+++ Data section +++

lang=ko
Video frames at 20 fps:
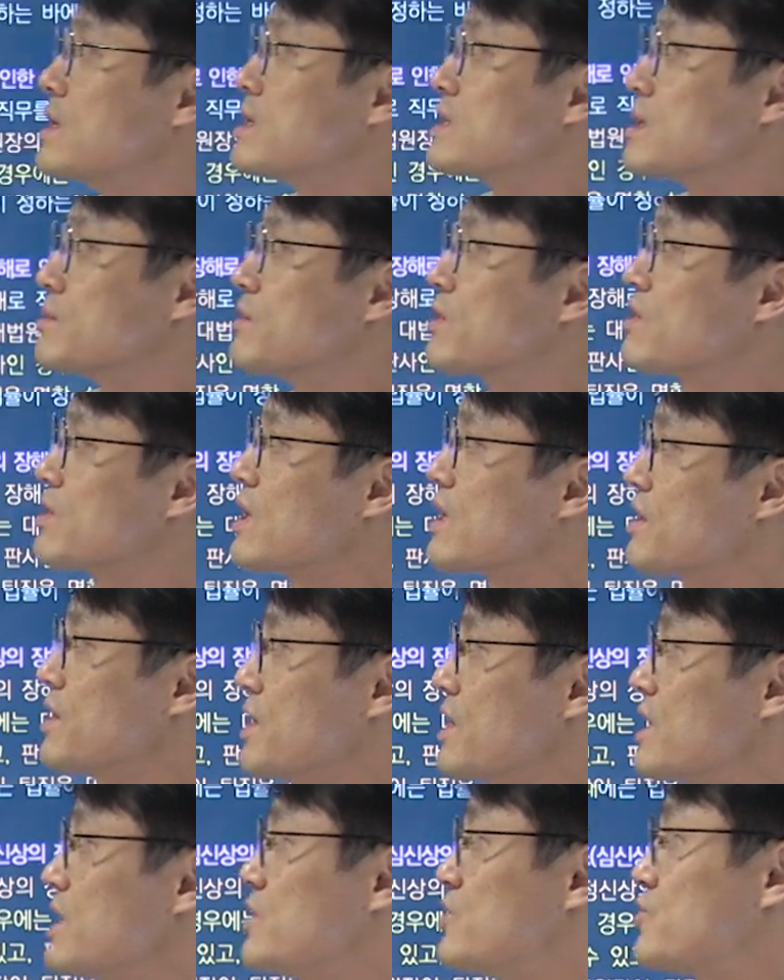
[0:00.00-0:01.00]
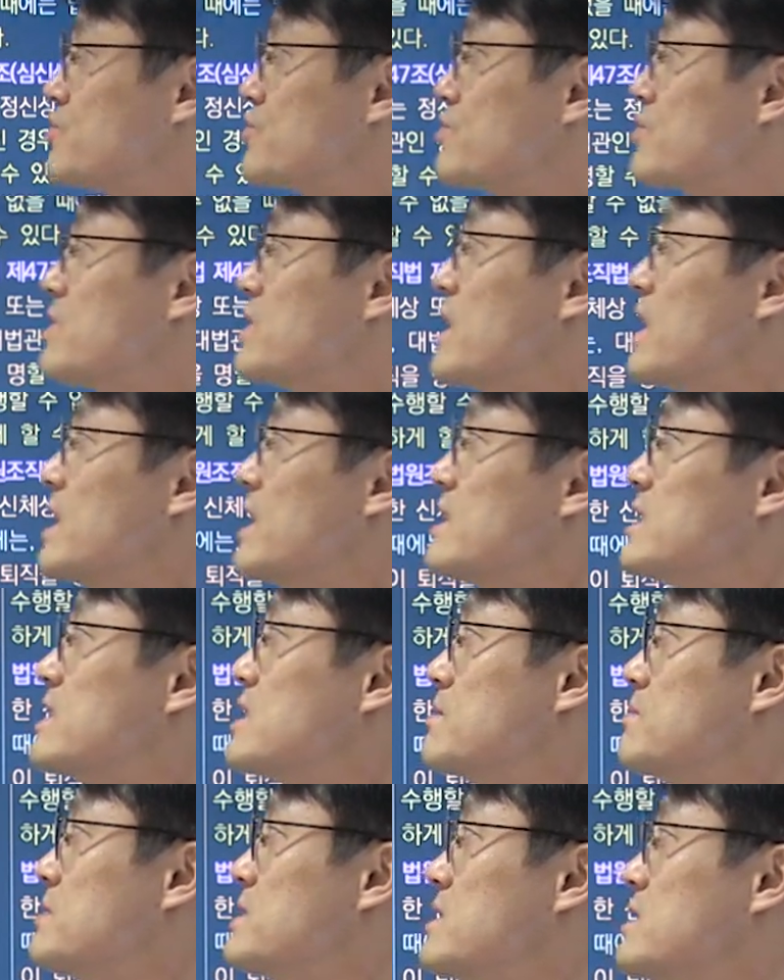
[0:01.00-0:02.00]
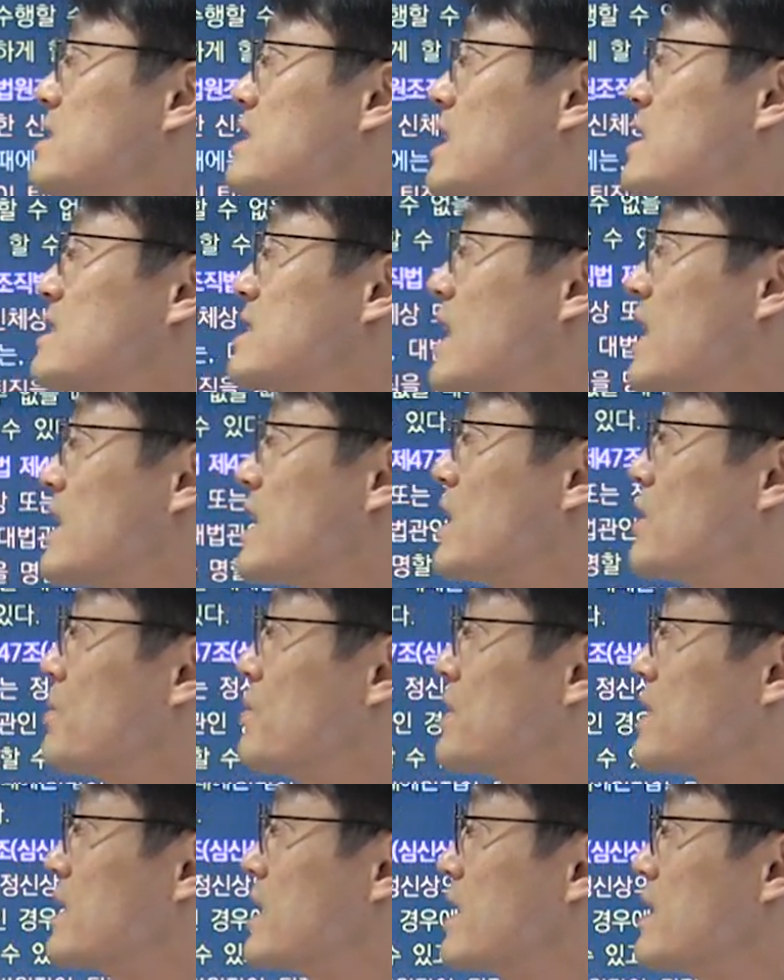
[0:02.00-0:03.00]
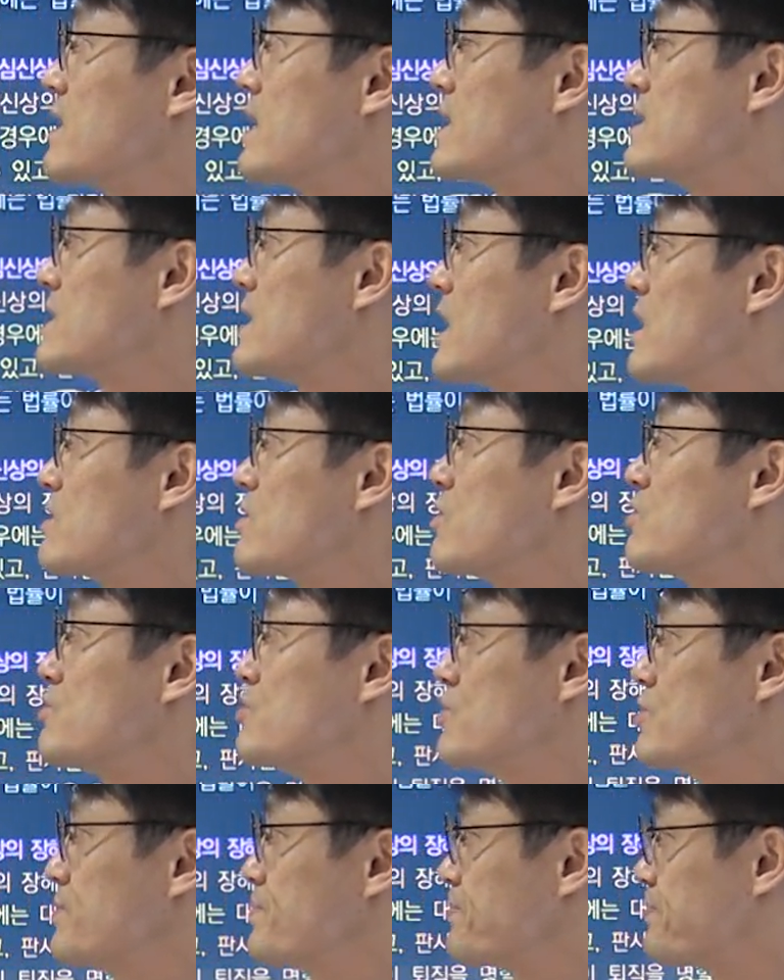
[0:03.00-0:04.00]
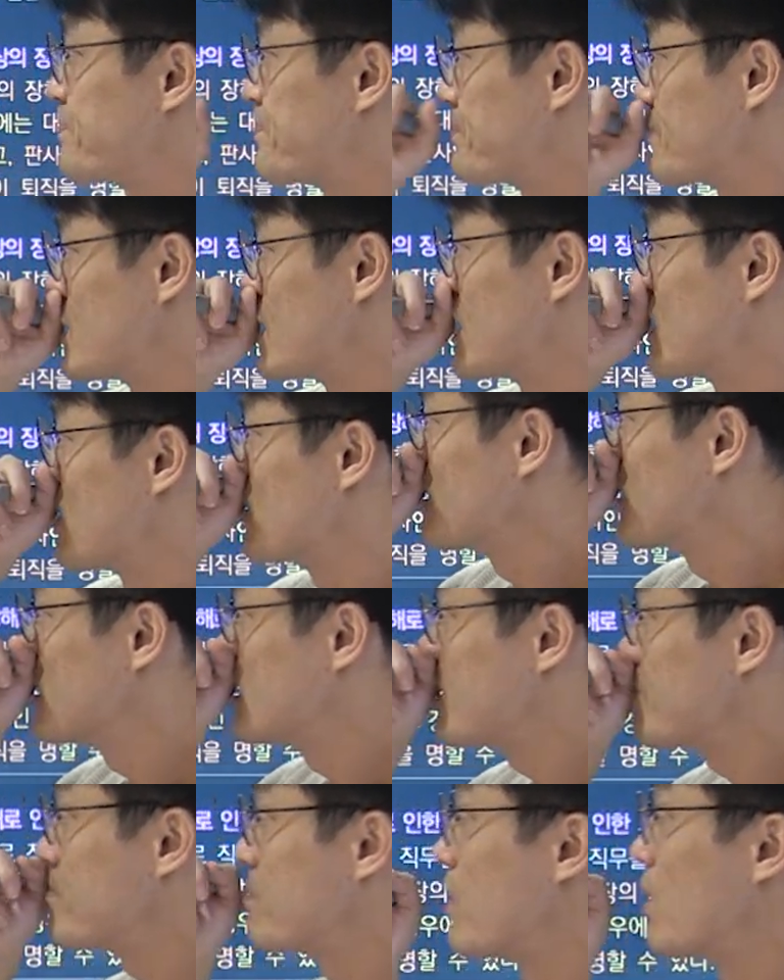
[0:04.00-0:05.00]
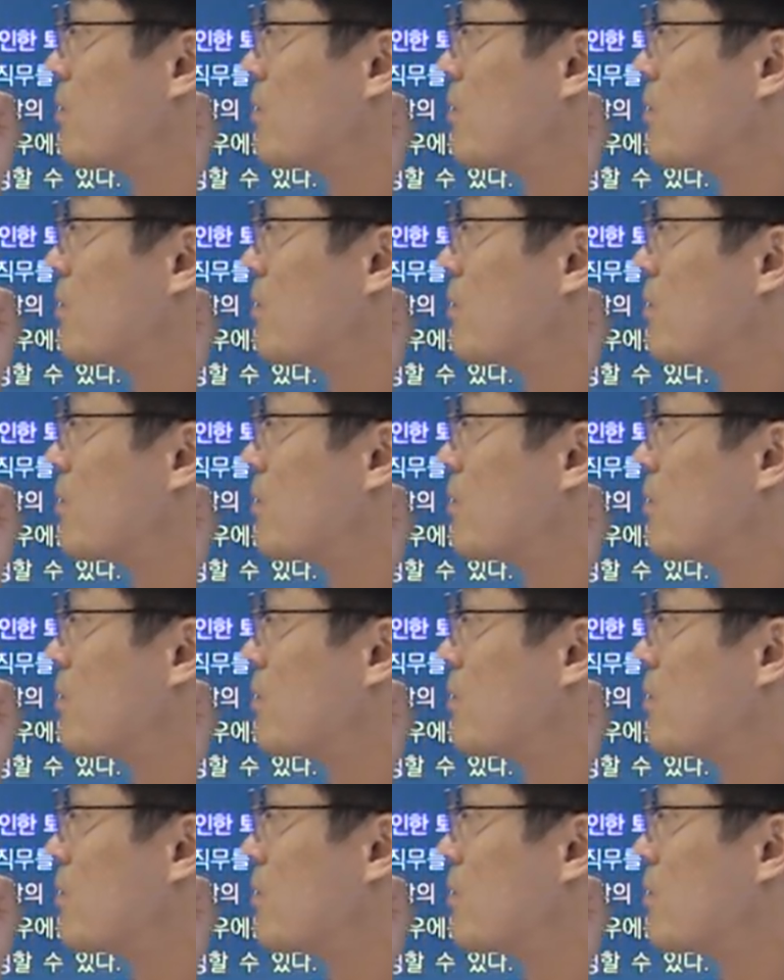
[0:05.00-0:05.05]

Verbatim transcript: 자, 법관이 중대한 심신상 장애로 인해 퇴직하는 경우 이거는 이제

+++

What the task requires: Without changing a word, retype the data above and omit its pictures.

Written answer:
lang=ko
Video frames at 20 fps:
[0:00.00-0:01.00]
[0:01.00-0:02.00]
[0:02.00-0:03.00]
[0:03.00-0:04.00]
[0:04.00-0:05.00]
[0:05.00-0:05.05]

Verbatim transcript: 자, 법관이 중대한 심신상 장애로 인해 퇴직하는 경우 이거는 이제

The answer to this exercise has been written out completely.